• [Exercise brief]: Would you return the entries exactly, with every line intact?

• [Working data]:

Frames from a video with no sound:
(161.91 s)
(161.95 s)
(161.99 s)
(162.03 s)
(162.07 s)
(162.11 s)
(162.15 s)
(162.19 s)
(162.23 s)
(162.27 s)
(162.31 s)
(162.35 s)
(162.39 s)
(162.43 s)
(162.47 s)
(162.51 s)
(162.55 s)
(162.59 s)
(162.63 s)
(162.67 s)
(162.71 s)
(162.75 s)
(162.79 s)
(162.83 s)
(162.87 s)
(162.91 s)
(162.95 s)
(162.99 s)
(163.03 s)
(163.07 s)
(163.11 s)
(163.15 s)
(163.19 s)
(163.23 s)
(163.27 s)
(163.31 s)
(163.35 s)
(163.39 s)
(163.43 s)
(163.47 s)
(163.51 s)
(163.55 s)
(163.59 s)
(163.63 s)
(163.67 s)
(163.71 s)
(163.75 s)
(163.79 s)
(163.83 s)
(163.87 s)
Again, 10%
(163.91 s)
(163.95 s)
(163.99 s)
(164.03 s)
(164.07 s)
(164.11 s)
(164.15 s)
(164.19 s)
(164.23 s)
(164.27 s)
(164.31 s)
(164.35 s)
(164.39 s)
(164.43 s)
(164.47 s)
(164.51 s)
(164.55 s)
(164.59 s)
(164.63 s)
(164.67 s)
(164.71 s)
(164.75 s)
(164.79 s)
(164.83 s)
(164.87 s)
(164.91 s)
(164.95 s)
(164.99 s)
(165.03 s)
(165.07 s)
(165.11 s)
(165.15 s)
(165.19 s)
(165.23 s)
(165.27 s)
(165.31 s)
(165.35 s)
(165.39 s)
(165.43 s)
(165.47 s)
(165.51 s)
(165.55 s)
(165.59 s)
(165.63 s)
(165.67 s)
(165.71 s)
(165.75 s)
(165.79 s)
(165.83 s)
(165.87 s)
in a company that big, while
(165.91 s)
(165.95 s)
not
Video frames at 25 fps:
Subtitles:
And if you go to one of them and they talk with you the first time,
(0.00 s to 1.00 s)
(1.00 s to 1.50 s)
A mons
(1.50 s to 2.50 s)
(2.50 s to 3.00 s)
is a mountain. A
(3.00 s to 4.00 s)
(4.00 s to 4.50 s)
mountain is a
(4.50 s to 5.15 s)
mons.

• [Response box]:
Frames from a video with no sound:
(161.91 s)
(161.95 s)
(161.99 s)
(162.03 s)
(162.07 s)
(162.11 s)
(162.15 s)
(162.19 s)
(162.23 s)
(162.27 s)
(162.31 s)
(162.35 s)
(162.39 s)
(162.43 s)
(162.47 s)
(162.51 s)
(162.55 s)
(162.59 s)
(162.63 s)
(162.67 s)
(162.71 s)
(162.75 s)
(162.79 s)
(162.83 s)
(162.87 s)
(162.91 s)
(162.95 s)
(162.99 s)
(163.03 s)
(163.07 s)
(163.11 s)
(163.15 s)
(163.19 s)
(163.23 s)
(163.27 s)
(163.31 s)
(163.35 s)
(163.39 s)
(163.43 s)
(163.47 s)
(163.51 s)
(163.55 s)
(163.59 s)
(163.63 s)
(163.67 s)
(163.71 s)
(163.75 s)
(163.79 s)
(163.83 s)
(163.87 s)
Again, 10%
(163.91 s)
(163.95 s)
(163.99 s)
(164.03 s)
(164.07 s)
(164.11 s)
(164.15 s)
(164.19 s)
(164.23 s)
(164.27 s)
(164.31 s)
(164.35 s)
(164.39 s)
(164.43 s)
(164.47 s)
(164.51 s)
(164.55 s)
(164.59 s)
(164.63 s)
(164.67 s)
(164.71 s)
(164.75 s)
(164.79 s)
(164.83 s)
(164.87 s)
(164.91 s)
(164.95 s)
(164.99 s)
(165.03 s)
(165.07 s)
(165.11 s)
(165.15 s)
(165.19 s)
(165.23 s)
(165.27 s)
(165.31 s)
(165.35 s)
(165.39 s)
(165.43 s)
(165.47 s)
(165.51 s)
(165.55 s)
(165.59 s)
(165.63 s)
(165.67 s)
(165.71 s)
(165.75 s)
(165.79 s)
(165.83 s)
(165.87 s)
in a company that big, while
(165.91 s)
(165.95 s)
not
Video frames at 25 fps:
Subtitles:
And if you go to one of them and they talk with you the first time,
(0.00 s to 1.00 s)
(1.00 s to 1.50 s)
A mons
(1.50 s to 2.50 s)
(2.50 s to 3.00 s)
is a mountain. A
(3.00 s to 4.00 s)
(4.00 s to 4.50 s)
mountain is a
(4.50 s to 5.15 s)
mons.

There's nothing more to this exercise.